— Directions for this task —
Word for word and without images, transcribe all of the records.
(Given entries begins)
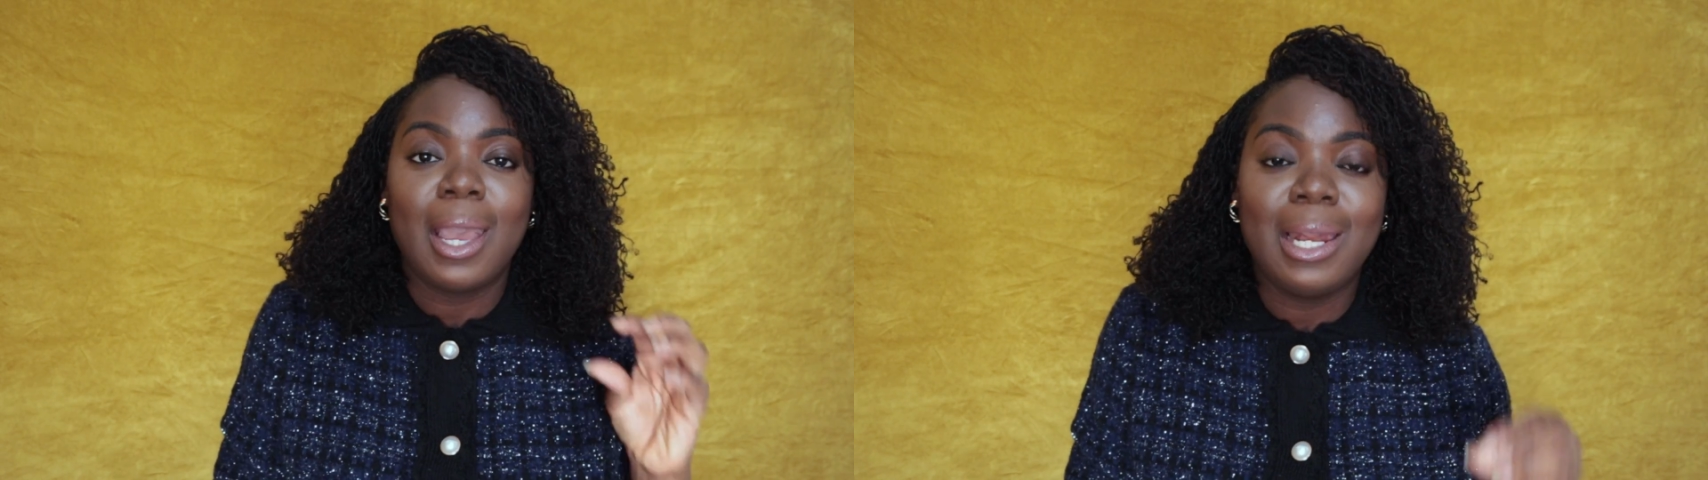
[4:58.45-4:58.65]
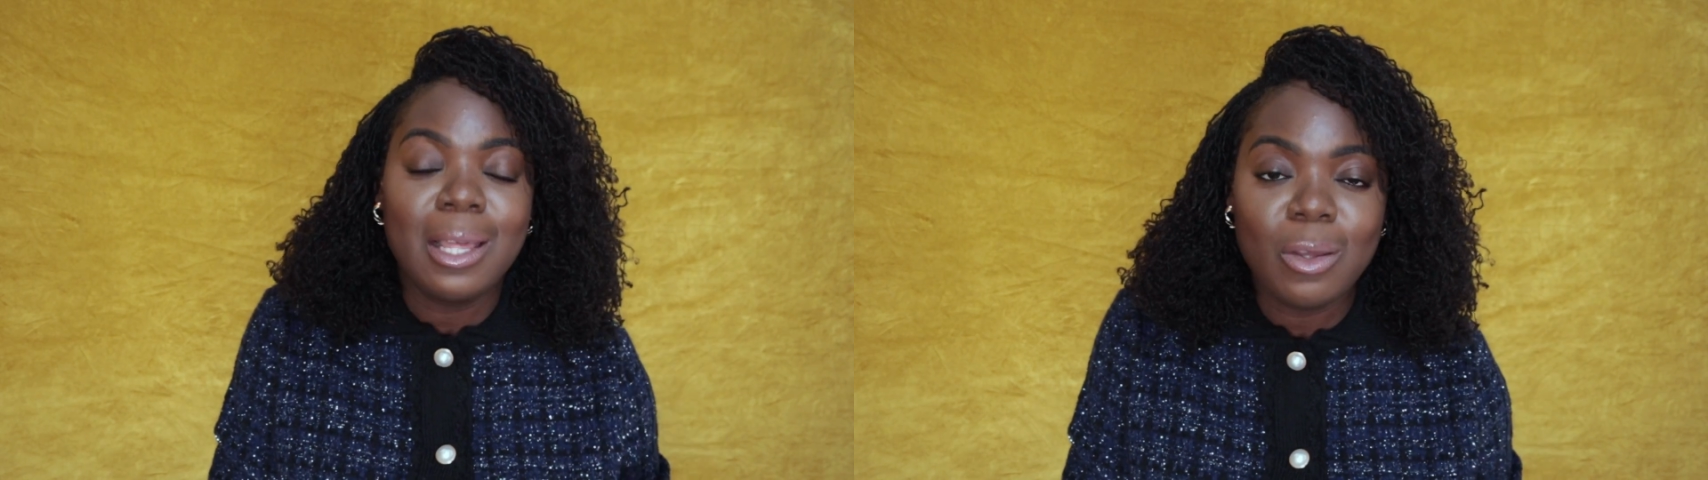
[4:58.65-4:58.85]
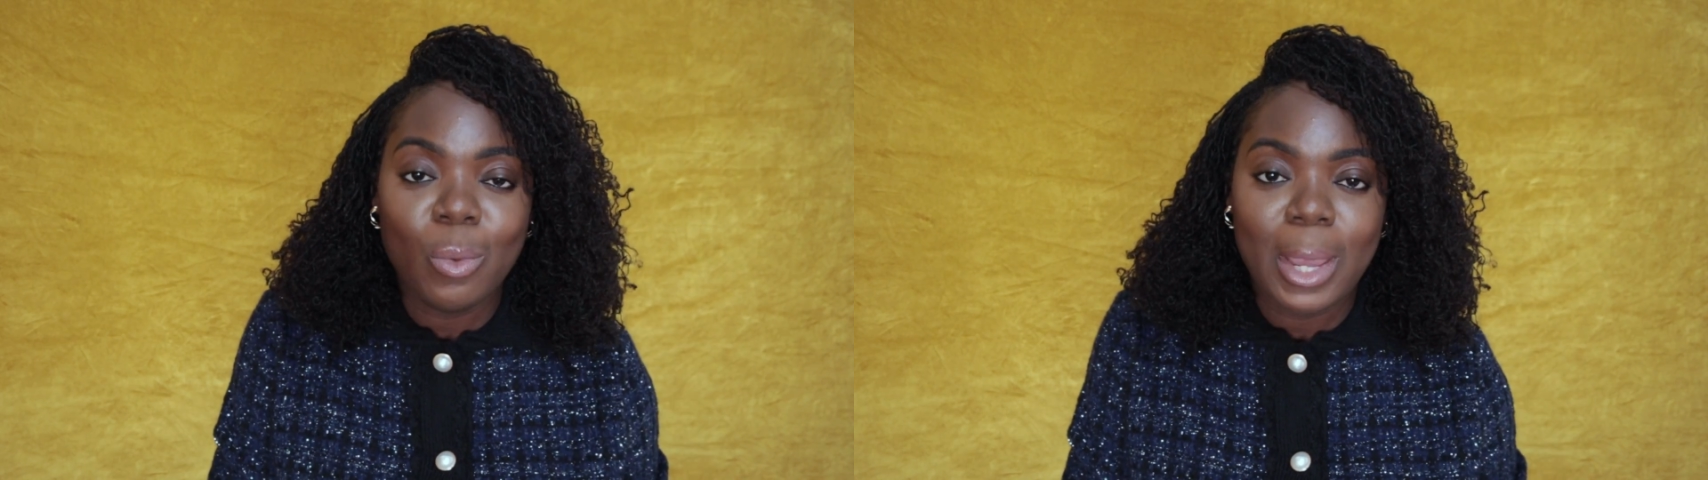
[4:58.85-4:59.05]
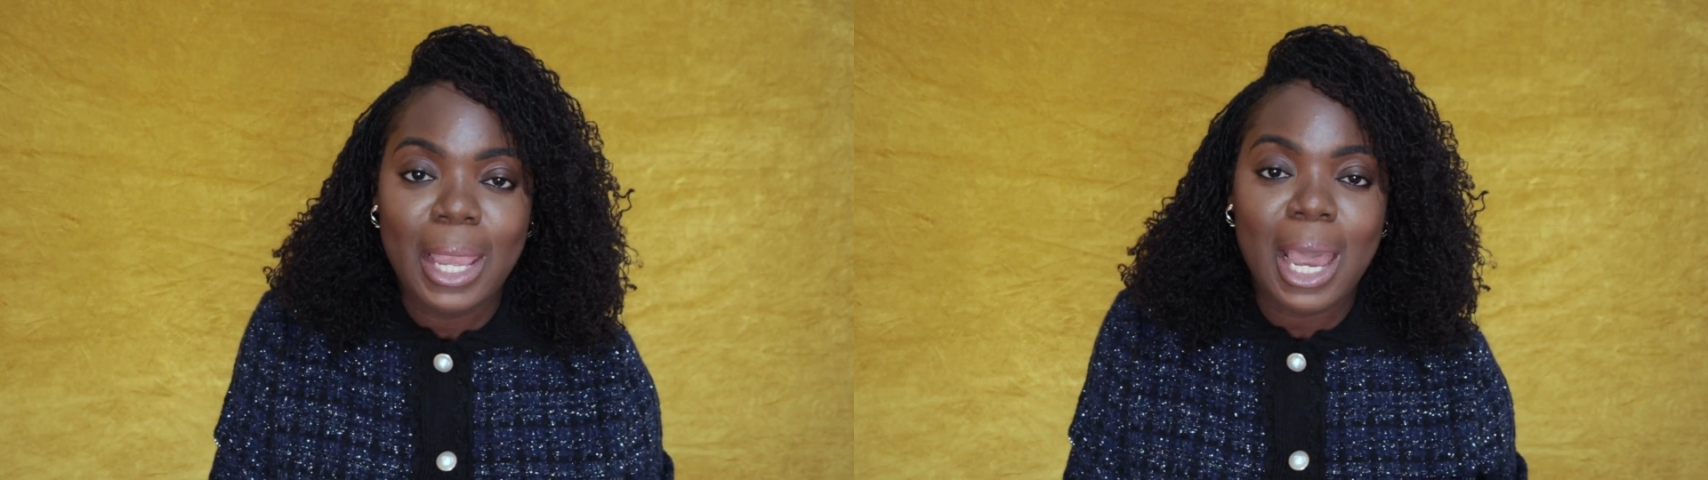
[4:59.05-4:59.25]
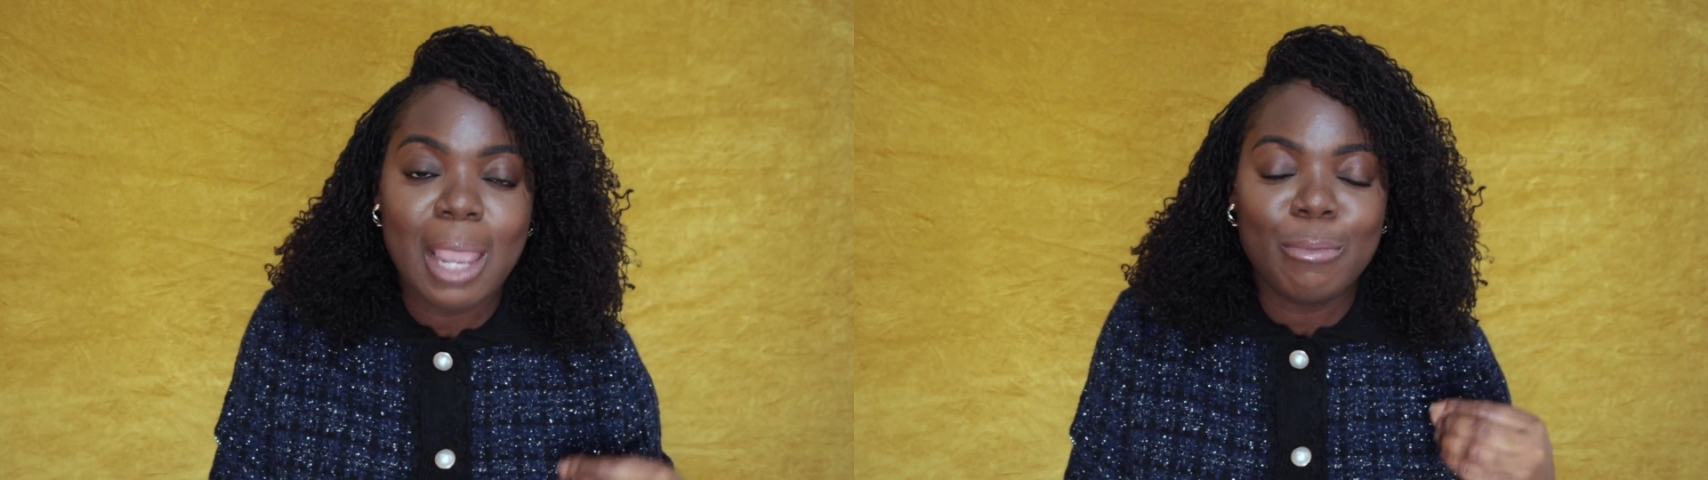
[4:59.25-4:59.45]
Another
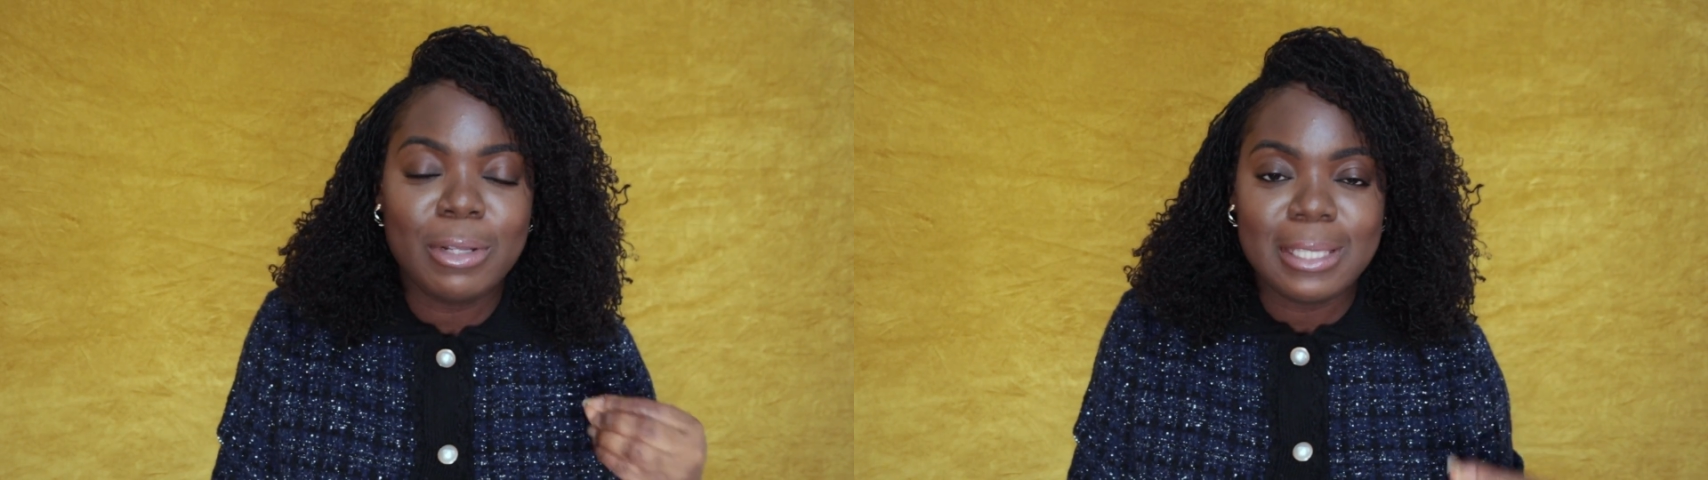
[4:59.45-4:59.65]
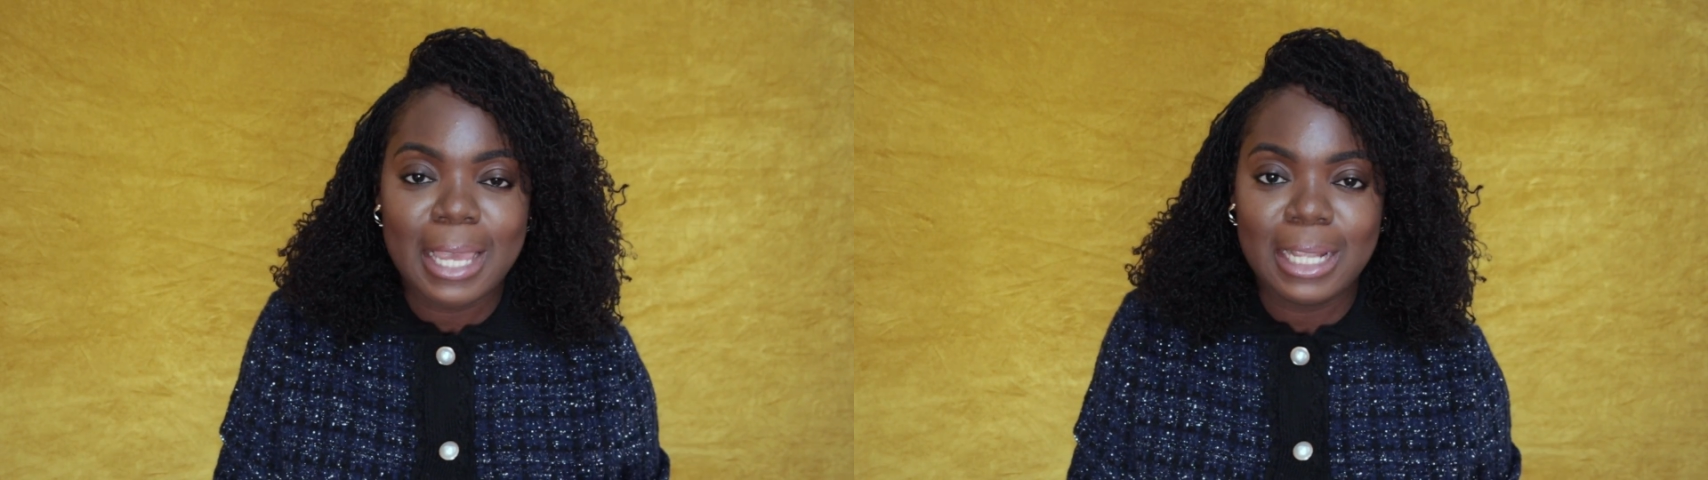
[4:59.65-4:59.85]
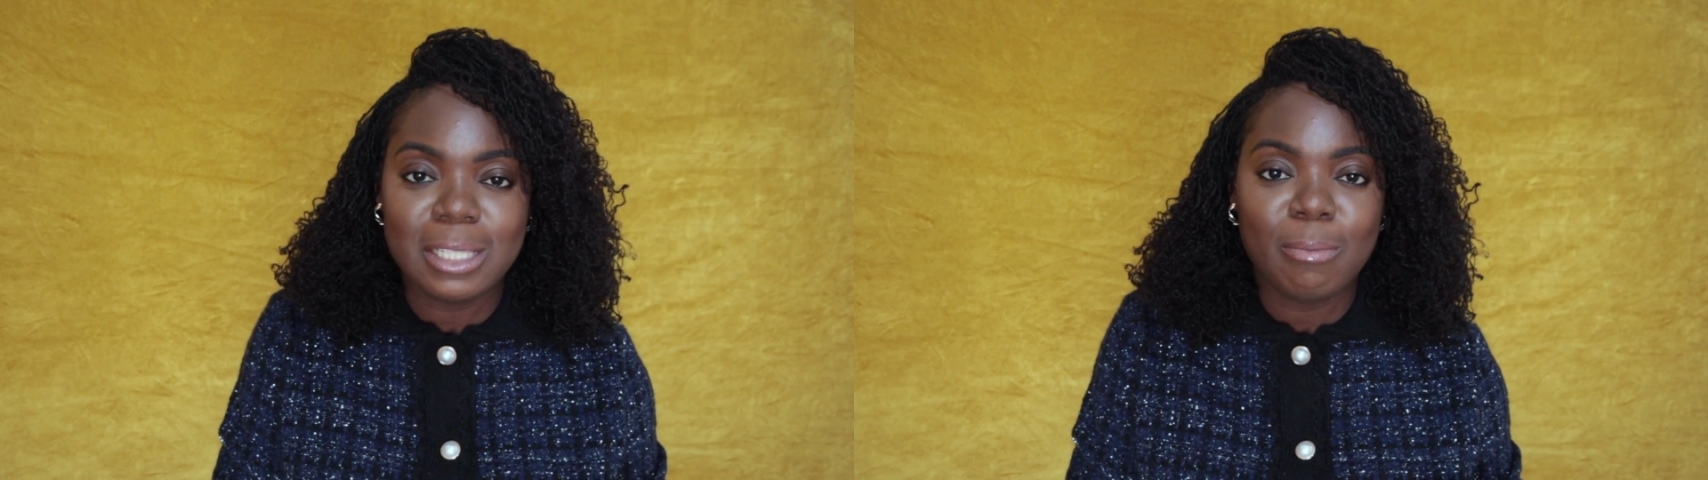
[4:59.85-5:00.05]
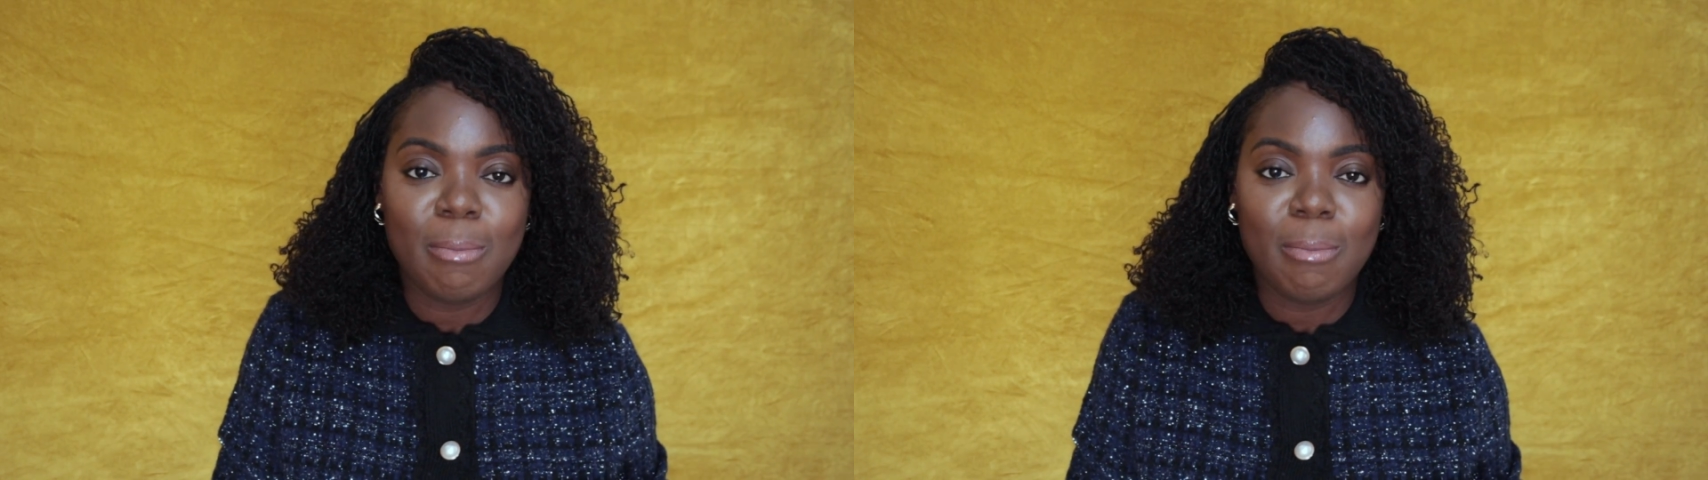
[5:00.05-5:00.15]
way I protect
(Given entries ends)
— Expected answer —
[4:58.45-4:58.65]
[4:58.65-4:58.85]
[4:58.85-4:59.05]
[4:59.05-4:59.25]
[4:59.25-4:59.45]
Another
[4:59.45-4:59.65]
[4:59.65-4:59.85]
[4:59.85-5:00.05]
[5:00.05-5:00.15]
way I protect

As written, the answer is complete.